A soldier came in and slapped a heavy brown cardboard box on one of the long tables. “Anyone got a knife?”
Molly had and she slit the box open. It was packed from base to brim with sausages, pounds and pounds of them, wrapped in greaseproof paper. She picked out one pack, held it up for the others to see. The volunteer slapped his hand down on top of another box. “Rashers of bacon,” he said. Another slap on another box: “Black pudding.”
“Aren’t you the right little hunter-gatherer?” said Molly. “Where have you been?”
“Buttle’s meat factory. Provisions for the Irish Republican Army, I told the supervisor. He wasn’t too inclined to do his patriotic duty until I made him acquainted with Betsy here.” He tapped the barrel o
f his revolver.
“We’ll have a feast and a half in the morning,” Molly said. “We’ll get up early and make brown bread for it. You’ll help, girls, won’t ye?”
“Of course we will,” Peg said. “Isn’t that what we’re here for?”
“If you’re not busy now, you could take over the last tea round. Mary-Ann Maloney said she’d do it with me, but we could do with a bit of a break. We’ve been hard at one thing or another since the forenoon.”
She showed them where the cups were kept and told them to put the milk and sugar directly into the big teapots. “Leave it to us,” Peg said. They made the tea as instructed and carried it up, Peg in charge of the big teapot with the two handles, Norah following behind with a tray of cups. Everyone was delighted to see them.
“Here comes the tea,” the shout went up. “Good girls.” They saw Barney in a corner with a group and he came over, but there was no time to talk; everybody wanted refreshment. First the tea ran out, then the cups, then the tea again. It took five journeys to the kitchen before all were catered for.
Collecting the teacups afterwards was an altogether more relaxed task, with time for a bit of banter, meeting up with old acquaintances and being introduced to new, so many new people they couldn’t possibly remember them all. When the crowd around them thinned out a bit, Barney slipped across, taking a place beside Norah.
“Any bit of news from the front lines?” Peg asked.
“Nothing much,” said Barney. “Just prep work, still.”
“But we’re definitely going to make a strike?”

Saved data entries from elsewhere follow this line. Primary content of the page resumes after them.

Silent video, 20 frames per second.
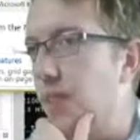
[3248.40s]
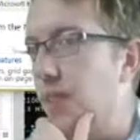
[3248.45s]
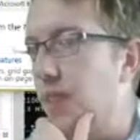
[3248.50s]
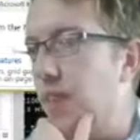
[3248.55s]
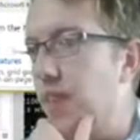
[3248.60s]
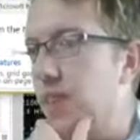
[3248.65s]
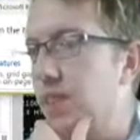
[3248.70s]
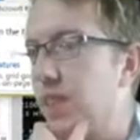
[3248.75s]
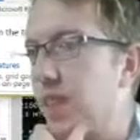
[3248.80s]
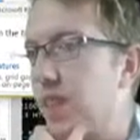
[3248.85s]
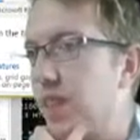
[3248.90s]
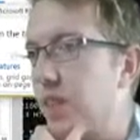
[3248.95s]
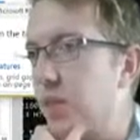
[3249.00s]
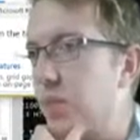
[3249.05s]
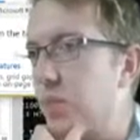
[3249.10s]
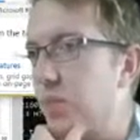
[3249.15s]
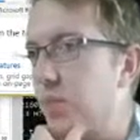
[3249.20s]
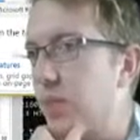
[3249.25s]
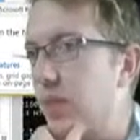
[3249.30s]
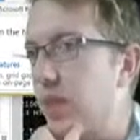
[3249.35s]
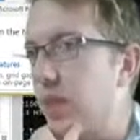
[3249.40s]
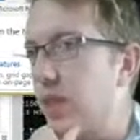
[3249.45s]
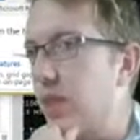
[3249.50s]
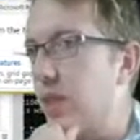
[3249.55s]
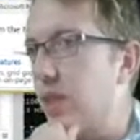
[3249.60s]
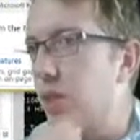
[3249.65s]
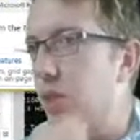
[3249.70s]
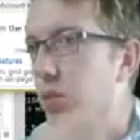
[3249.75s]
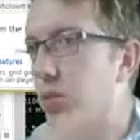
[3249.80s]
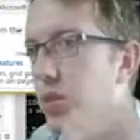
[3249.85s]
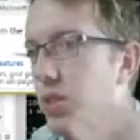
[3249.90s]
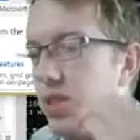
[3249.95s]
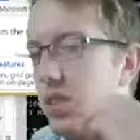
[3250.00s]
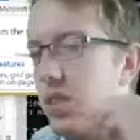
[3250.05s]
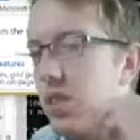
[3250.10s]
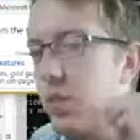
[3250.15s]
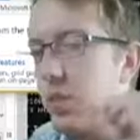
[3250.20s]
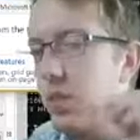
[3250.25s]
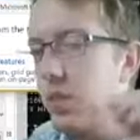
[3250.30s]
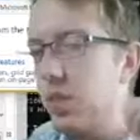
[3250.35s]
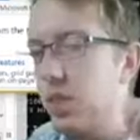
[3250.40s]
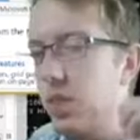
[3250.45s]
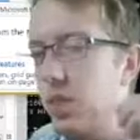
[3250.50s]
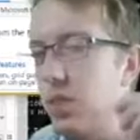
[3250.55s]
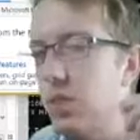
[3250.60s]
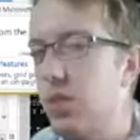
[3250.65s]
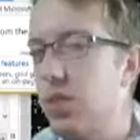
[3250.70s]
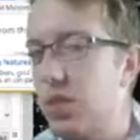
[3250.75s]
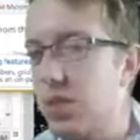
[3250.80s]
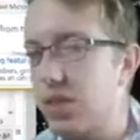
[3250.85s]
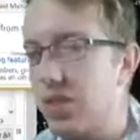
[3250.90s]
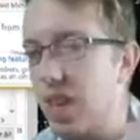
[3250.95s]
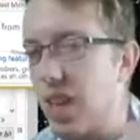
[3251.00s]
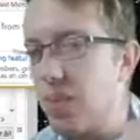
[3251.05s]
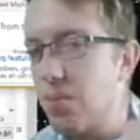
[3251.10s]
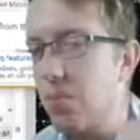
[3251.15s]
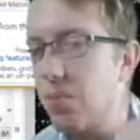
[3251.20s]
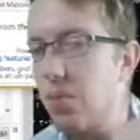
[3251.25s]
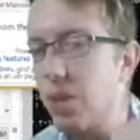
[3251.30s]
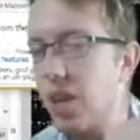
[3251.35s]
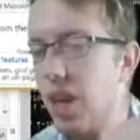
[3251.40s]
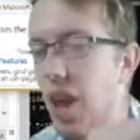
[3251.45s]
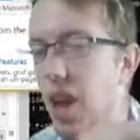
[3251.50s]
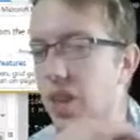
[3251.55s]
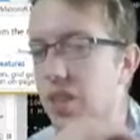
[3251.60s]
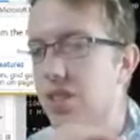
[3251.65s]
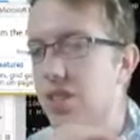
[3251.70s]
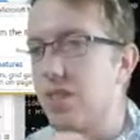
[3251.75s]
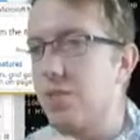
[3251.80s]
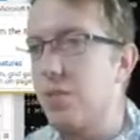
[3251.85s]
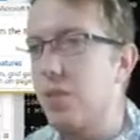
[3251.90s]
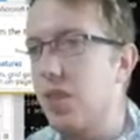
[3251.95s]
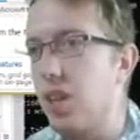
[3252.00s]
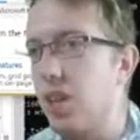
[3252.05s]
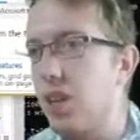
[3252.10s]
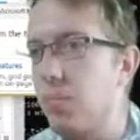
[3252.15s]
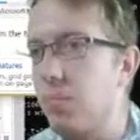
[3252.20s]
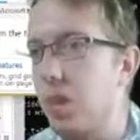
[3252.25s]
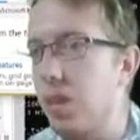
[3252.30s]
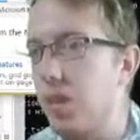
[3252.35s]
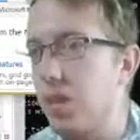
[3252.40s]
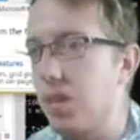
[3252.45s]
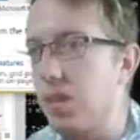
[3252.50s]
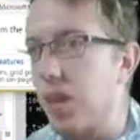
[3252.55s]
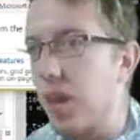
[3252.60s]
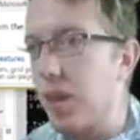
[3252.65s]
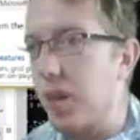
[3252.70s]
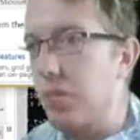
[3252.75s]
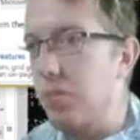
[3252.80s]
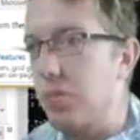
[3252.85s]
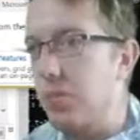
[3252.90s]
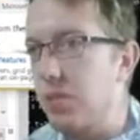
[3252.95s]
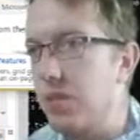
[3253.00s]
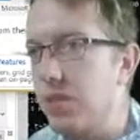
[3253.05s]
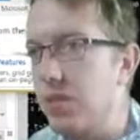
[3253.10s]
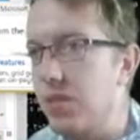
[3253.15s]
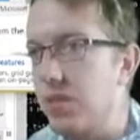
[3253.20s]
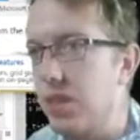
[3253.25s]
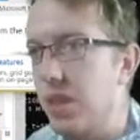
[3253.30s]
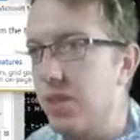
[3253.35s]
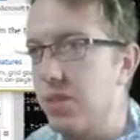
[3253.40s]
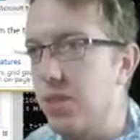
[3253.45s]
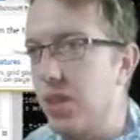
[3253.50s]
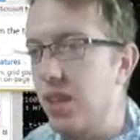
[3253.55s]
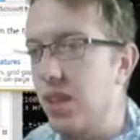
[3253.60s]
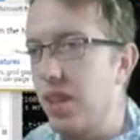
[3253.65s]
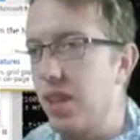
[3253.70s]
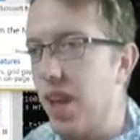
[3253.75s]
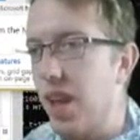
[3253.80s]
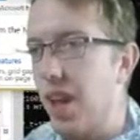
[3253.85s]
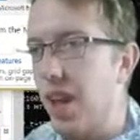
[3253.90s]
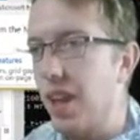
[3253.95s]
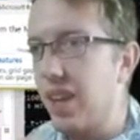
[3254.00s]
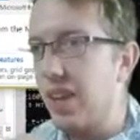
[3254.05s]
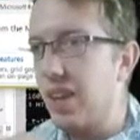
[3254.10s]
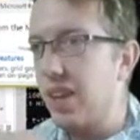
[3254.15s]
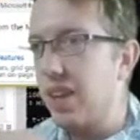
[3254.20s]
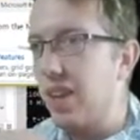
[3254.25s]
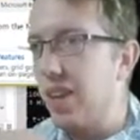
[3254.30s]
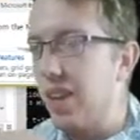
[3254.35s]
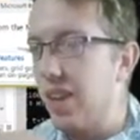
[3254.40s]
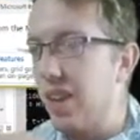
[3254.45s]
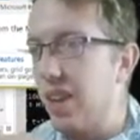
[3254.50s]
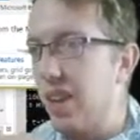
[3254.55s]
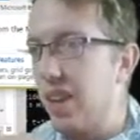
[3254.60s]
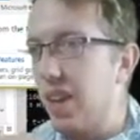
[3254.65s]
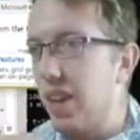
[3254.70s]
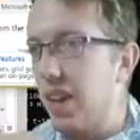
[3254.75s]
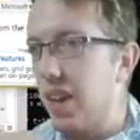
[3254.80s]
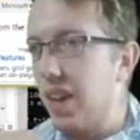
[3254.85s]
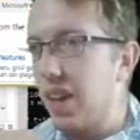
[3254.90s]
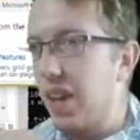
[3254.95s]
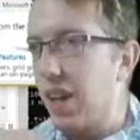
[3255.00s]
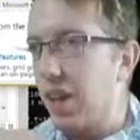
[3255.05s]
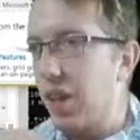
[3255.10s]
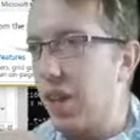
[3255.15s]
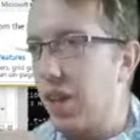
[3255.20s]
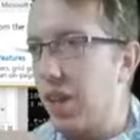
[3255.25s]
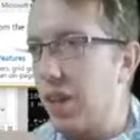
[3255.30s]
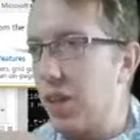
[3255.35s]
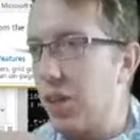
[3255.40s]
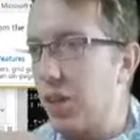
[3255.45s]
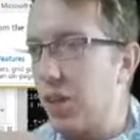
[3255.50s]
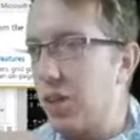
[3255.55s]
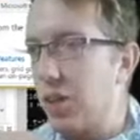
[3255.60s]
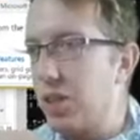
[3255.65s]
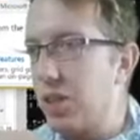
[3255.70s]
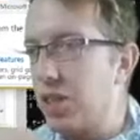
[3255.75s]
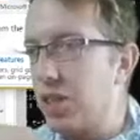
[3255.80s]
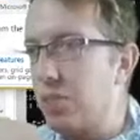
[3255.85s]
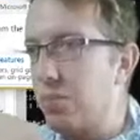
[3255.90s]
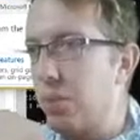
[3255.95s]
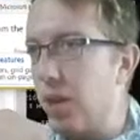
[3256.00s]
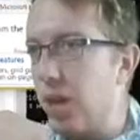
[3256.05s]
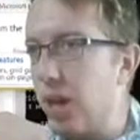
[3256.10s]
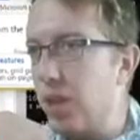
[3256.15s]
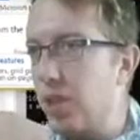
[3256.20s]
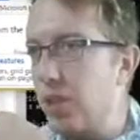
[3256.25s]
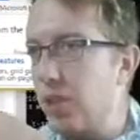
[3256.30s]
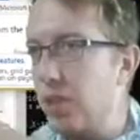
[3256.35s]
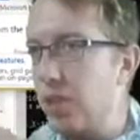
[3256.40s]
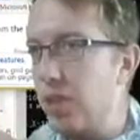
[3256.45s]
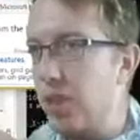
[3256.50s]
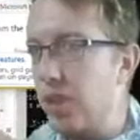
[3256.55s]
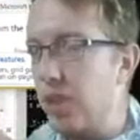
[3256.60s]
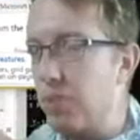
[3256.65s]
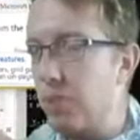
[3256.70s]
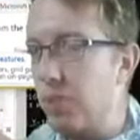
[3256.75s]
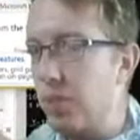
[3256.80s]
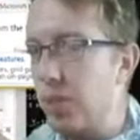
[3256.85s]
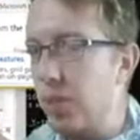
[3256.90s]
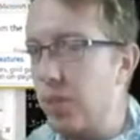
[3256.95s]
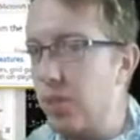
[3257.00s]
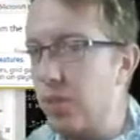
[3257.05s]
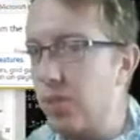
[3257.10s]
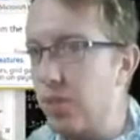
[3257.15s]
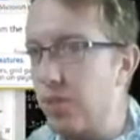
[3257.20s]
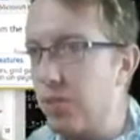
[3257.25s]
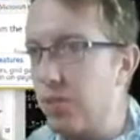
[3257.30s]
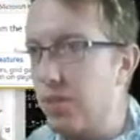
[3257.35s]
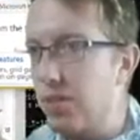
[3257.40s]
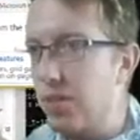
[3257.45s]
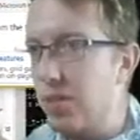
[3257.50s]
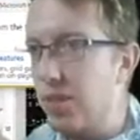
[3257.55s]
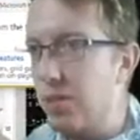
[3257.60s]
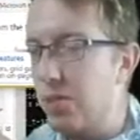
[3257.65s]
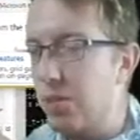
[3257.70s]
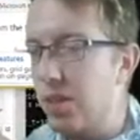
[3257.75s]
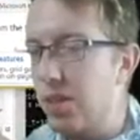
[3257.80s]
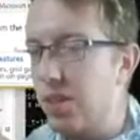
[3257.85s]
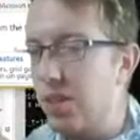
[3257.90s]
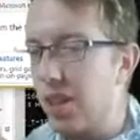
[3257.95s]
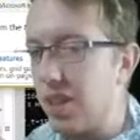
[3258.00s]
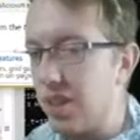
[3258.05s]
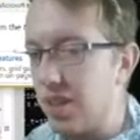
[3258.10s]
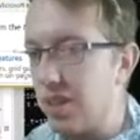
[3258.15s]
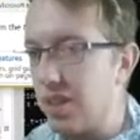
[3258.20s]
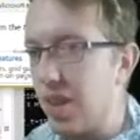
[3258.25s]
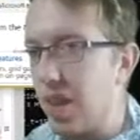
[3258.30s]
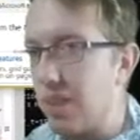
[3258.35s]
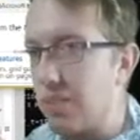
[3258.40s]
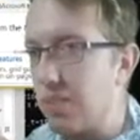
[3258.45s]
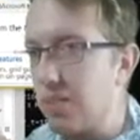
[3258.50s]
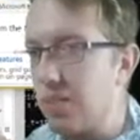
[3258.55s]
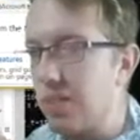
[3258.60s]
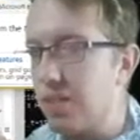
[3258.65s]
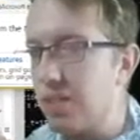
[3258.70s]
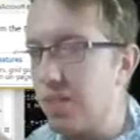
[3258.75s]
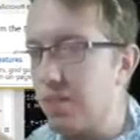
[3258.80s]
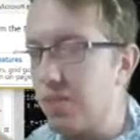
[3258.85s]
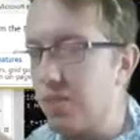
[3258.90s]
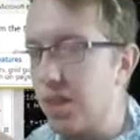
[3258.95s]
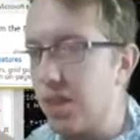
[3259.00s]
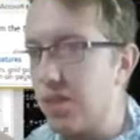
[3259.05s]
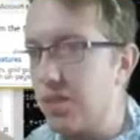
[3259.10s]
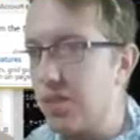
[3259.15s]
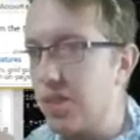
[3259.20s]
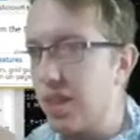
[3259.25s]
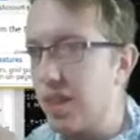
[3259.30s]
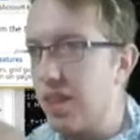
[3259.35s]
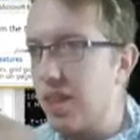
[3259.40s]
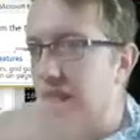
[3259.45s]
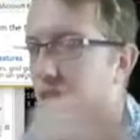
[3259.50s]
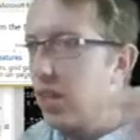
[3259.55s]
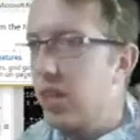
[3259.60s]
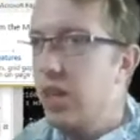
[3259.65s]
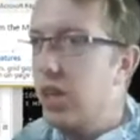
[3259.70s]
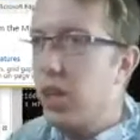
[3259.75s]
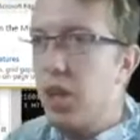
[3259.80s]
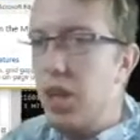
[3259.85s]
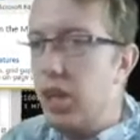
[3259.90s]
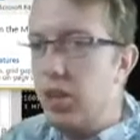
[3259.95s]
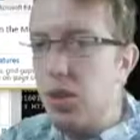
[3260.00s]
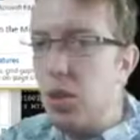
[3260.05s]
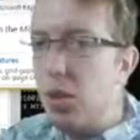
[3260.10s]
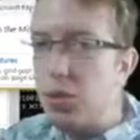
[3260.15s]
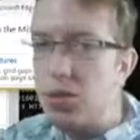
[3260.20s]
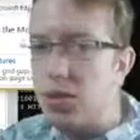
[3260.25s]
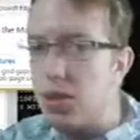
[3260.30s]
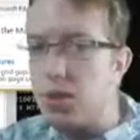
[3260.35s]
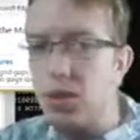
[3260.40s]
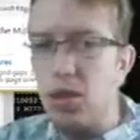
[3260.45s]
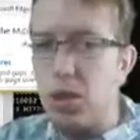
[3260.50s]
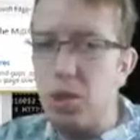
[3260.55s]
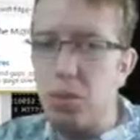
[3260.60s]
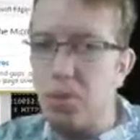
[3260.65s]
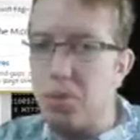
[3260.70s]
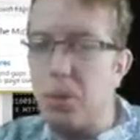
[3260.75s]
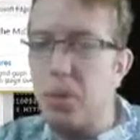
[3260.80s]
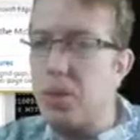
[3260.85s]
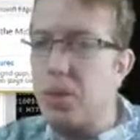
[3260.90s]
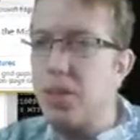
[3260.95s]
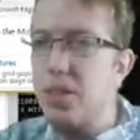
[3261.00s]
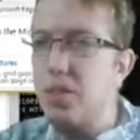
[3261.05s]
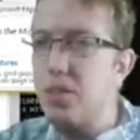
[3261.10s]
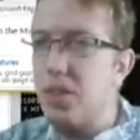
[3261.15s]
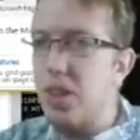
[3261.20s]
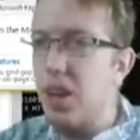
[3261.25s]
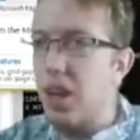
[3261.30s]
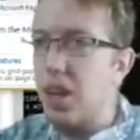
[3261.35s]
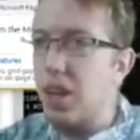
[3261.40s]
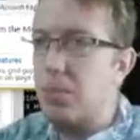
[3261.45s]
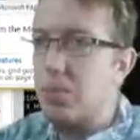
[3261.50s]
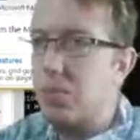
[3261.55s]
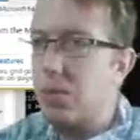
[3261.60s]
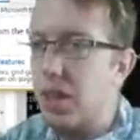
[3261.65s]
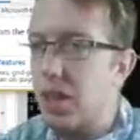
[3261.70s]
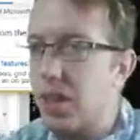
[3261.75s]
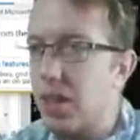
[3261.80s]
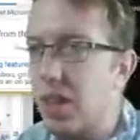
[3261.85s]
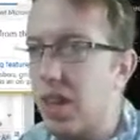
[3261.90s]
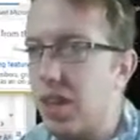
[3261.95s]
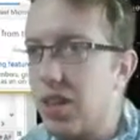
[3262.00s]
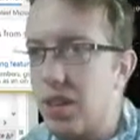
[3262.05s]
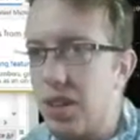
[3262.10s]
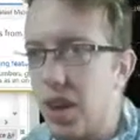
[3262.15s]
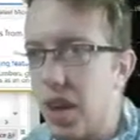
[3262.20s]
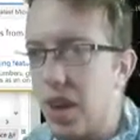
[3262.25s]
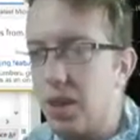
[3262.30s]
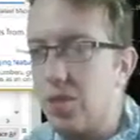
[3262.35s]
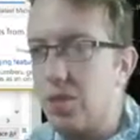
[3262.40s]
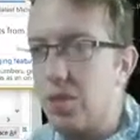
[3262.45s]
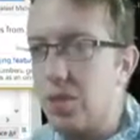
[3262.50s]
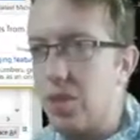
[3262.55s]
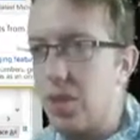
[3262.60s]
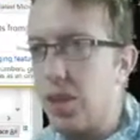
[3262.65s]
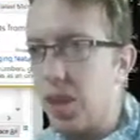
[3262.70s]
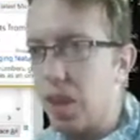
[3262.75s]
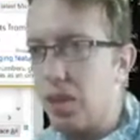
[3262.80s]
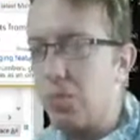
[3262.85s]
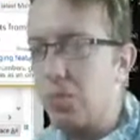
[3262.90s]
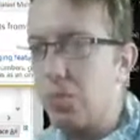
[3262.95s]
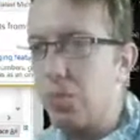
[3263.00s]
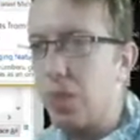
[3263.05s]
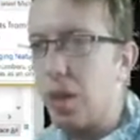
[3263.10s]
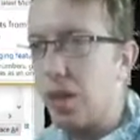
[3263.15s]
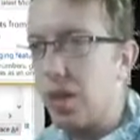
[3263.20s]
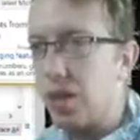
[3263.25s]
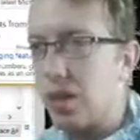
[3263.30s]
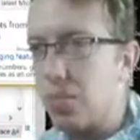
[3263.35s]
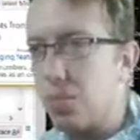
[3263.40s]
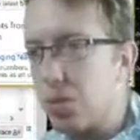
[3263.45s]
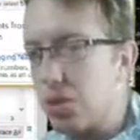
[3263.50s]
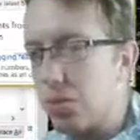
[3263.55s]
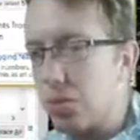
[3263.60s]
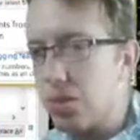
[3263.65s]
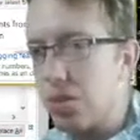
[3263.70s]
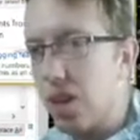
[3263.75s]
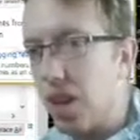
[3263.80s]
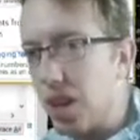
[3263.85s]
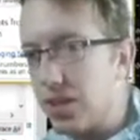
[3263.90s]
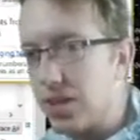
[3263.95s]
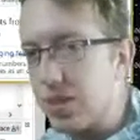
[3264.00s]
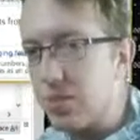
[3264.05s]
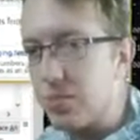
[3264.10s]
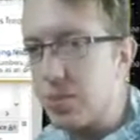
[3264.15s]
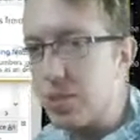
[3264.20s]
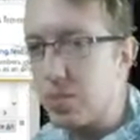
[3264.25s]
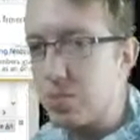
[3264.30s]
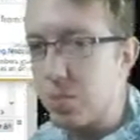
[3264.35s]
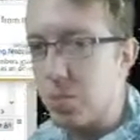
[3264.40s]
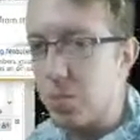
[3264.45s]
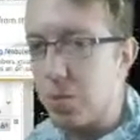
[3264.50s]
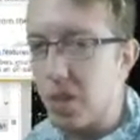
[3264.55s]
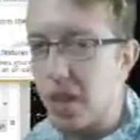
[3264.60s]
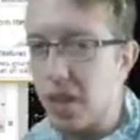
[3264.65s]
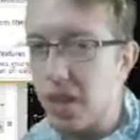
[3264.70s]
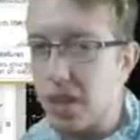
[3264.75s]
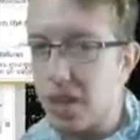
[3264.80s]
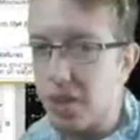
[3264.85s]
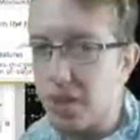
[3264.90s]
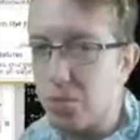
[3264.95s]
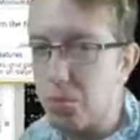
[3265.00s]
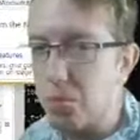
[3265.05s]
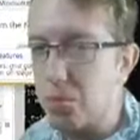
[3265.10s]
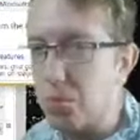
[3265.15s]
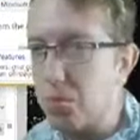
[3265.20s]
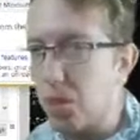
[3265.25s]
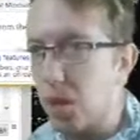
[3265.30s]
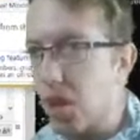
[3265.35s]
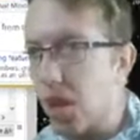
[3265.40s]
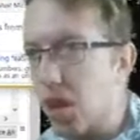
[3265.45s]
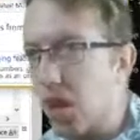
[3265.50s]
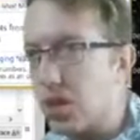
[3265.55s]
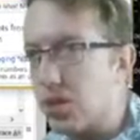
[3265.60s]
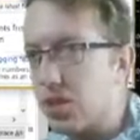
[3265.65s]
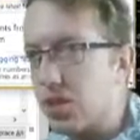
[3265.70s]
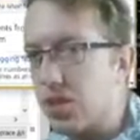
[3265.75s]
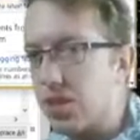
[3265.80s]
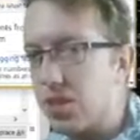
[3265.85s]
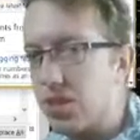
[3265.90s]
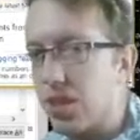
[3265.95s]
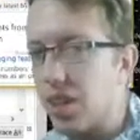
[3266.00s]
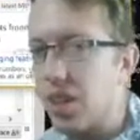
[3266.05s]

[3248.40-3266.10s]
That's like they're using the same mechanics that have been done a million times, it sounds like, and just by treating them a little differently with like the damage and stuff, like you're saying, like all of a sudden it's a completely different game. Like, and I could see the gameplay being like much more tense, much more like you have to be much more cautious.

“Definitely. But not tonight. We need the church back before we strike at the castle. The vicar sent a representation to Fleming, asking if he could do Sunday services as normal, then we could have it back.”
“That’s gas,” Norah said, flicking a little smile at him.
“Isn’t it just? A Protestant minister bowing the knee to the likes of us.”
“I never thought I’d see such a thing,” said Peg.